Green Climate Fund set to partner with HSBC and Crédit Agricole amid protests

GCF at the opening of its secretariat
GCF at the opening of its secretariat

By Atâyi Babs

The United Nations funding initiative, Green Climate Fund (GCF), established by 194 governments to limit or reduce greenhouse gas emissions in developing countries, and to help adapt vulnerable societies to the unavoidable impacts of climate change appears set to accredit HSBC and Crédit Agricole as partners despite strong opposition from civil society groups over the weekend.

In an open letter to the GCF Board, about 88 groups expressed strong objections to the applications by HSBC and Crédit Agricole on the grounds that their accreditation would pose serious reputational and moral risk to the GCF.

These according to the groups, are attributable to the commercial banks’ well-documented involvement in recent money laundering and other fiduciary mismanagement scandals; large exposure to the coal industry and other climate polluting sectors; and poor-quality policies and weak compliance arrangements meant to manage the social, gender, and environmental impacts of their lending, and consequent harm on-the-ground.

With signatories from all regions including the Pan African Climate Justice Alliance, Friend of the Earth International, ActionAid, Heinrich Boll North America and Climate & Sustainable Development Network of Nigeria amongst others, the campaigners further cautioned that the accreditation of HSBC and Crédit Agricole would run contrary to the GCF’s intent to be a game-changing institution with country ownership at its core.
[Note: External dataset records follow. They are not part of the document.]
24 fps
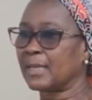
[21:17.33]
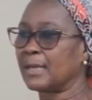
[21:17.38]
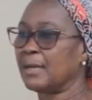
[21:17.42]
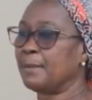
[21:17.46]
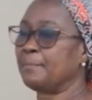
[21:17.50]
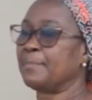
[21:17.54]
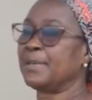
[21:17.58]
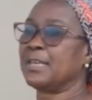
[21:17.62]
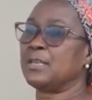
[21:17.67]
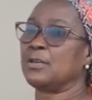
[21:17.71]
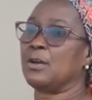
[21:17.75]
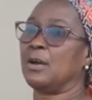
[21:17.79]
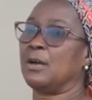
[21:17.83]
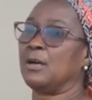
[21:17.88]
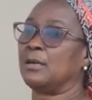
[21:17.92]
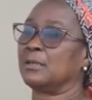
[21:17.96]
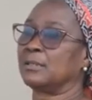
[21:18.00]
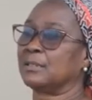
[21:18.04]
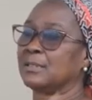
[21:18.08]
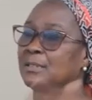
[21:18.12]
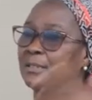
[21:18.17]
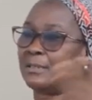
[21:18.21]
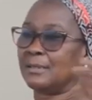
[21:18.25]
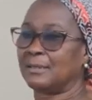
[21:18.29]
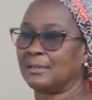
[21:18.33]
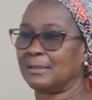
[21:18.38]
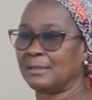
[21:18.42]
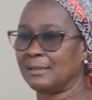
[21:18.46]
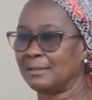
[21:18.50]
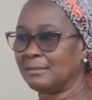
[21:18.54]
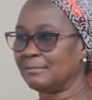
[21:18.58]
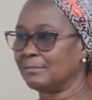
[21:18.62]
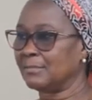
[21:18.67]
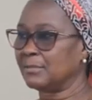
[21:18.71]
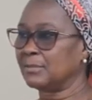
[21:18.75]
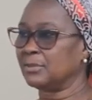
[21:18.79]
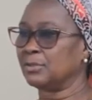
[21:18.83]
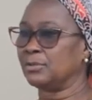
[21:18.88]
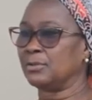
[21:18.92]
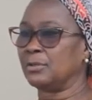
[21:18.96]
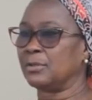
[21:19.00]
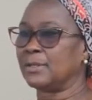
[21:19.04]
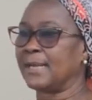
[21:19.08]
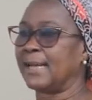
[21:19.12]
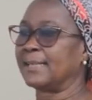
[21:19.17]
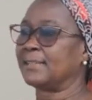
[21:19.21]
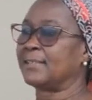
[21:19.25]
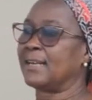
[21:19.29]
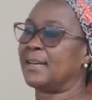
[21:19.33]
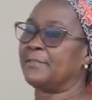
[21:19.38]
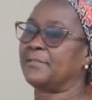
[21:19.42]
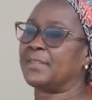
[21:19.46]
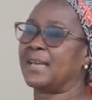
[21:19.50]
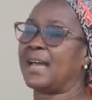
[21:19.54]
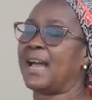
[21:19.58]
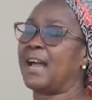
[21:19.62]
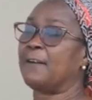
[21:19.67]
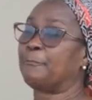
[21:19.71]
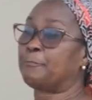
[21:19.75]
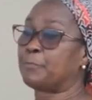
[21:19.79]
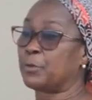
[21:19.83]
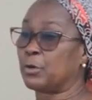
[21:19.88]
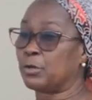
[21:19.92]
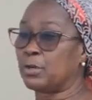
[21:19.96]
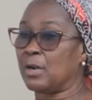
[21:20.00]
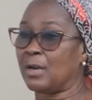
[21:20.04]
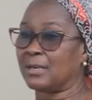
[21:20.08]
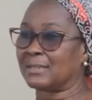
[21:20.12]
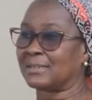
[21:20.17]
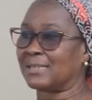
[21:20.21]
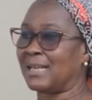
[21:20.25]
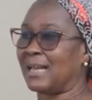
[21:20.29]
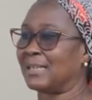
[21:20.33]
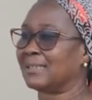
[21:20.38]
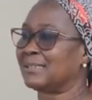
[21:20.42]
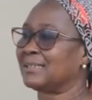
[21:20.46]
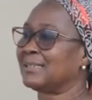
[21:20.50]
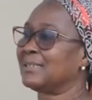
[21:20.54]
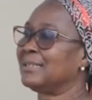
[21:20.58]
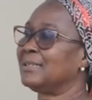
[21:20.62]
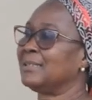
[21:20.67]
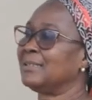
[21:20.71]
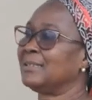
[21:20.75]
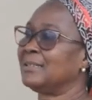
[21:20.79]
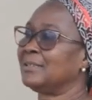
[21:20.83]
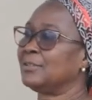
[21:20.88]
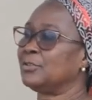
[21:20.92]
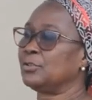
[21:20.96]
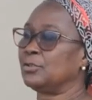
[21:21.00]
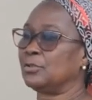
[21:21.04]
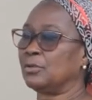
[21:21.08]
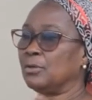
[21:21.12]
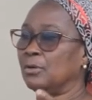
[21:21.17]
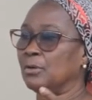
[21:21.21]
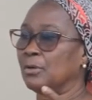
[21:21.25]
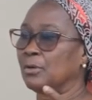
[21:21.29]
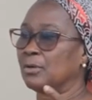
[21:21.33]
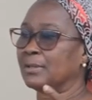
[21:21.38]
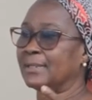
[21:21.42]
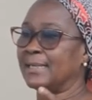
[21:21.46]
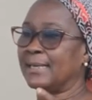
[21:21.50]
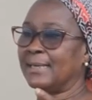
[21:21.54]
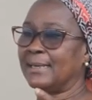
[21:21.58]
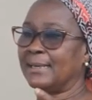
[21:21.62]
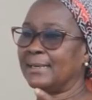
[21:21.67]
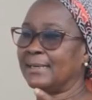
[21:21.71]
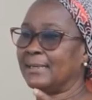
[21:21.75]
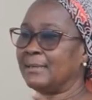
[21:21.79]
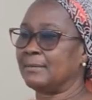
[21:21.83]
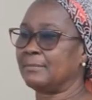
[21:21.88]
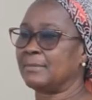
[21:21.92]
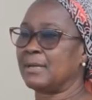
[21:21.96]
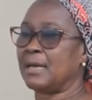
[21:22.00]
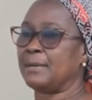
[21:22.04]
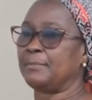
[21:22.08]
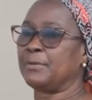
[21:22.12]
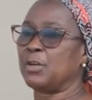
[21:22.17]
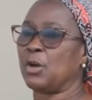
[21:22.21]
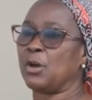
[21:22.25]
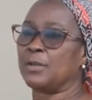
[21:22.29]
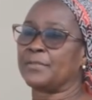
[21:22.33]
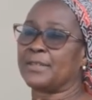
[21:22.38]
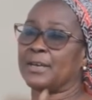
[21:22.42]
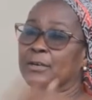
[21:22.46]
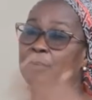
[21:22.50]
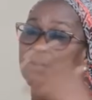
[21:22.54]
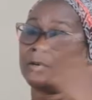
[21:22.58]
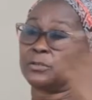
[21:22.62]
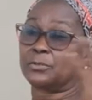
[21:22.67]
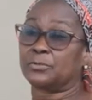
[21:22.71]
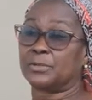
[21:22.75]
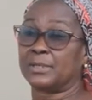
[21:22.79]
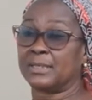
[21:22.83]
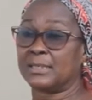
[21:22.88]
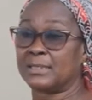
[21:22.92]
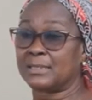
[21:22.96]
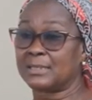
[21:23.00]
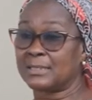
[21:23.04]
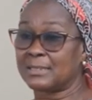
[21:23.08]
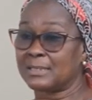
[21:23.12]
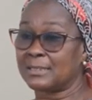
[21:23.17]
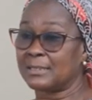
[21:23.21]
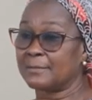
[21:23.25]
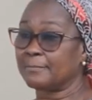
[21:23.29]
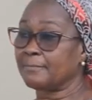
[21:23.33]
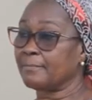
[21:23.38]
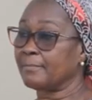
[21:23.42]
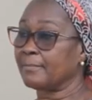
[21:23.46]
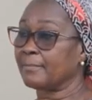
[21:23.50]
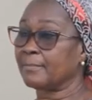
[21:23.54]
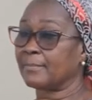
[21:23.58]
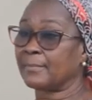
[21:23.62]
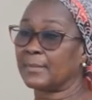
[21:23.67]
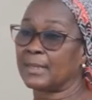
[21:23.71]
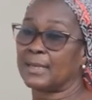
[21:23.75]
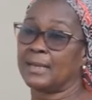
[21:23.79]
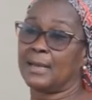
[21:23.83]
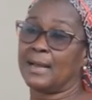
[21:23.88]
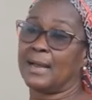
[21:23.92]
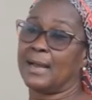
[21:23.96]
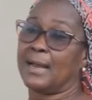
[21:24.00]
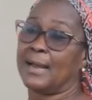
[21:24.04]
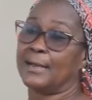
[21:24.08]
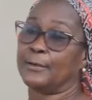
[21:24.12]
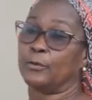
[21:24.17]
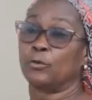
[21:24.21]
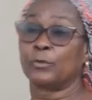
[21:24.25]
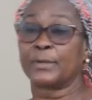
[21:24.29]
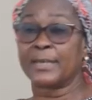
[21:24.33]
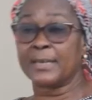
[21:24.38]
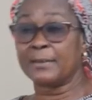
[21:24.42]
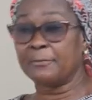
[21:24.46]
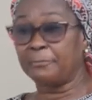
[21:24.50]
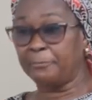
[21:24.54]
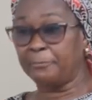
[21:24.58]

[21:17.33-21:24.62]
beyond, you know, Nigeria. If they have products that, you know, other countries are looking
The campaigners are of the view that “GCF Board’s rejection of their applications would be a strong mark in favor of maintaining the integrity of the Fund.”
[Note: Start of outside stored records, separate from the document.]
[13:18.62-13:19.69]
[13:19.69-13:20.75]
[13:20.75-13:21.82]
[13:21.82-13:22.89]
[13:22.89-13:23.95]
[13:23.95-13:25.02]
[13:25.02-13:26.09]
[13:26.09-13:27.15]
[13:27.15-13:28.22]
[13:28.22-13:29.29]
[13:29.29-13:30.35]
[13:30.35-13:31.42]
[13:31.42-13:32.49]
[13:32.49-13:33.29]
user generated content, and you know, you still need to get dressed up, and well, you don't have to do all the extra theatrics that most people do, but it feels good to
“The banks’ accreditation would undermine the GCF’s commitment to robust fiduciary standards and strong environmental and social safeguards as well as gender equality, and would be contrary to what the GCF Secretariat has described as having “GCF standards that build on best practices of global institutions,”the letter added.

 Like Deutsche Bank, like HSBC and Crédit Agricole

With the GCF declining an official response to the issues raised in the letter, indications from the Fund’s secretariat confirm that HSBC and Crédit Agricole would be duly accredited just as the Deutsche Bank was accredited early July this year amid several protests.

It may be recalled that over 20 groups expressed their disappointment over the accreditation given to Deutsche Bank which according to them,  is the world’s 10th largest backer of coal, with €15bn invested in the industry from 2005 to 2014.

They argued that Deutsche Bank’s support for coal was at odds with the green fund’s carbon-cutting objectives and raised concerns over its ”very poor” record on human rights monitoring and failure to crack down on money laundering.

Brandon Wu, senior policy analyst at ActionAid USA and one of two civil society “active observers” on the GCF Board, was one of the signatories of the statement released on the 9th of July 2015.

He said: “The Green Climate Fund is supposed to be a fund for climate action in developing countries, with a particular focus on the poorest and most vulnerable. “For it to partner with one of the largest private-sector coal financiers in the world – and one embroiled in multiple scandals around market manipulation and money laundering – is so far from this vision and mandate that it boggles the mind.”

Fighting climate change by funding coal-fired plants

At a contentious meeting in Songdo, South Korea, March this year, the GCF, set-up primarily to help developing countries fight climate change, affirmed under rules agreed by the board that its funds can be spent on coal-fired power plants, the most polluting form of electricity generation.

Turning down calls for an explicit ban on fossil fuel projects, the green climate fund (GCF) through its Executive Director, Hela Cheikhrouhou responded in a statement that “We are building a vibrant network of partners – which is evidence of a rising demand for an active GCF.”

Perhaps buoyed by the seeming paradox of a fund set up to help developing countries finance clean energy and measures to help adapt to climate change, and at the same time accepting to fund coal-fired plants and accrediting banks that bankroll logging in Malaysia, causing widespread environmental destruction, Japan gleefully announced at the 2014 Lima climate conference in Peru that it was designating $1bn in loans for coal plants in Indonesia as climate finance.

Japan counted another $630m in loans for coal plants in India and Bangladesh as climate finance.

Japan claims the projects are less polluting than older coal-fired plants and so qualify as clean energy. “Japan is of the view that the promotion of high-efficiency coal-fired power plants is one of the realistic, pragmatic and effective approaches to cope with the issue of climate change.”

For Karen Orenstein, a campaigner for Friends of the Earth US “It’s like a torture convention that doesn’t forbid torture.” “Honestly it should be a no-brainer at this point.”

While the GCF continues to flaunt on its newly launched website, the resolve “to promote the paradigm shift towards low-emission and climate-resilient development pathways by providing support to developing countries to limit or reduce their greenhouse gas emissions,” the disconnect between the fund’s objectives and its actions widens by the day, fueling speculations that the fund may have been programmed to fail.